> BuGit's data storage surely looks interesting, and does not have some
> of the inconveniences git-dit has. However, the data-layout of git-dit
> also has it's perks. For example, merge-conflicts simply cannot occur
> (not counting attachments, which are not supported yet).
Indeed, merge conflicts can occur, but in almost all other case, Git's
merge algorithm should resolve the conflict satisfactorily (e.g. if
someone sets the priority to 3 and someone else sets it to 5, the merge
will give it a priority of 4; note that the same holds if 999 people
change the priority to 5 and 1 sets it to 3 and then we merge all those
1000 changes).
> If I'm reading the BuGit source correctly, replies are simply added to
> the description. If you have two concurrent replies, you end up with
> the necessity of a merge with all the associated problems.

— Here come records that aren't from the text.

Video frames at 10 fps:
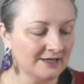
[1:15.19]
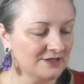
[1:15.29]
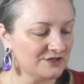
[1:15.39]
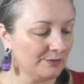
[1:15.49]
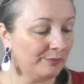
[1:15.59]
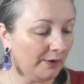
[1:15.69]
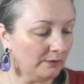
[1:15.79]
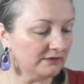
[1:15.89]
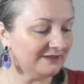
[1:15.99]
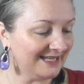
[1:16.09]
So
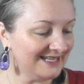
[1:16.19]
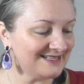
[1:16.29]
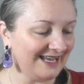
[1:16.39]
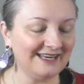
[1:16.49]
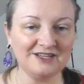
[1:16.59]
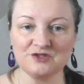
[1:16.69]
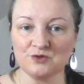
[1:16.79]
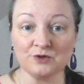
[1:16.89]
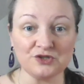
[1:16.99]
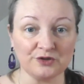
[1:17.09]
Poland is heading
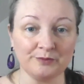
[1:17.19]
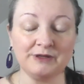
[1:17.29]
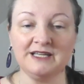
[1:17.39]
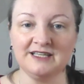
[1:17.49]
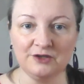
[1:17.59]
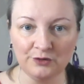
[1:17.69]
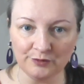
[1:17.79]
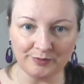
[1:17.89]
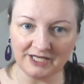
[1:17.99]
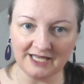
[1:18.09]
towards a complete new
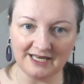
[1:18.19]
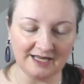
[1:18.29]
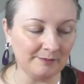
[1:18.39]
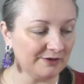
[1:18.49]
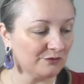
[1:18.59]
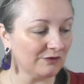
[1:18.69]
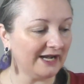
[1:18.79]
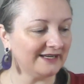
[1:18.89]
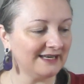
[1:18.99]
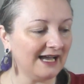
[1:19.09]
beginning. But
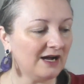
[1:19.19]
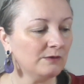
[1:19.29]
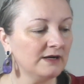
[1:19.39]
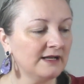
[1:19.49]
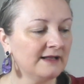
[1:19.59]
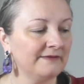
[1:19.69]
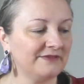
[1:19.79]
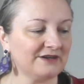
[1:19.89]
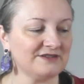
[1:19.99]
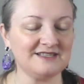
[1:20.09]
right now,
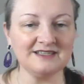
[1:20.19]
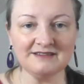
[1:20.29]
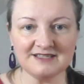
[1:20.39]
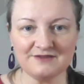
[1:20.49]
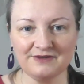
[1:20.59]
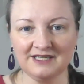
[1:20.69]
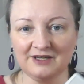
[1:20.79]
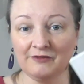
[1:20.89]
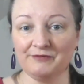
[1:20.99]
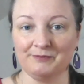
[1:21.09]
there's still this feeling
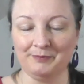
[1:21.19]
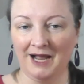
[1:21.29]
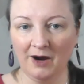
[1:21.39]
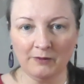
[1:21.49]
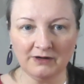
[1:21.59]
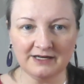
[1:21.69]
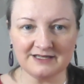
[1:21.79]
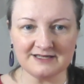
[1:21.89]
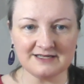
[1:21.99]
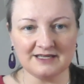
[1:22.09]
of
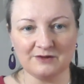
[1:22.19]
powerless.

No, replies usually have no file modifications (i.e. the text of the
reply is kept in the commit-message, just as does git-dit IIUC, tho they
can add files (attachments), but these files's names should be unique).

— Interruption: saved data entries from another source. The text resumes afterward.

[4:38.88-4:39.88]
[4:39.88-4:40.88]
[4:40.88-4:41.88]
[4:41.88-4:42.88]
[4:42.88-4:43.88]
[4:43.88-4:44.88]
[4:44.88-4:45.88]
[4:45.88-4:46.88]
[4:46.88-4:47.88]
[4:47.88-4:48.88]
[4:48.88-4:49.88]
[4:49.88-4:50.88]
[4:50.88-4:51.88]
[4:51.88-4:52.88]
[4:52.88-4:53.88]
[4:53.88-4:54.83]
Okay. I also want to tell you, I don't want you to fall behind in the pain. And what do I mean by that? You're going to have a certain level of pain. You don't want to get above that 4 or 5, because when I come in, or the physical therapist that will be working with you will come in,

So such concurrent replies never cause a merge conflict.
> But the _hard_ problem of resolving conflicts of concurrent
> modifications of an issue is simply non-existent for us.
IIRC for BuGit, conflicts can only appear for "bugit reply --editdesc",
and "bugit rename", but that's inherent to the functionality offered,
AFAICT, rather than due to any kind of implementation choice.
> Btw., it never occured to us to move some metadata into the tree the
> way BuGit does. It would surely work for some classes of issues.
> But we also want to support patch-sets and for them it would
> be problematic.
By "patch set", do you mean that you want to have the ability for issues
to refer to some "candidate branch". Would you store the candidate
branch as a "parent" in the commit (if so, how do you distinguish that
parent from one that isn't a patch-set but some other reference), or
would you store them under /refs/dit/<issueid>/patchsets/<id>?
I haven't thought very much about how to deal with it in BuGit. To the
extent that I'd like to make it possible to keep the issue repository
separate from the code repository, I think I'd keep the reference to
a patch-set as a piece of text (presumably a commit-id), probably in
a file-name. This would obviously suffer from the fact that Git doesn't
get to know about this commit-id, so we have no guarantee that this
commit-id can be found in the repository (i.e. it's like
a weak-reference).
Another interesting avenue is to see how it could handle git-appraise.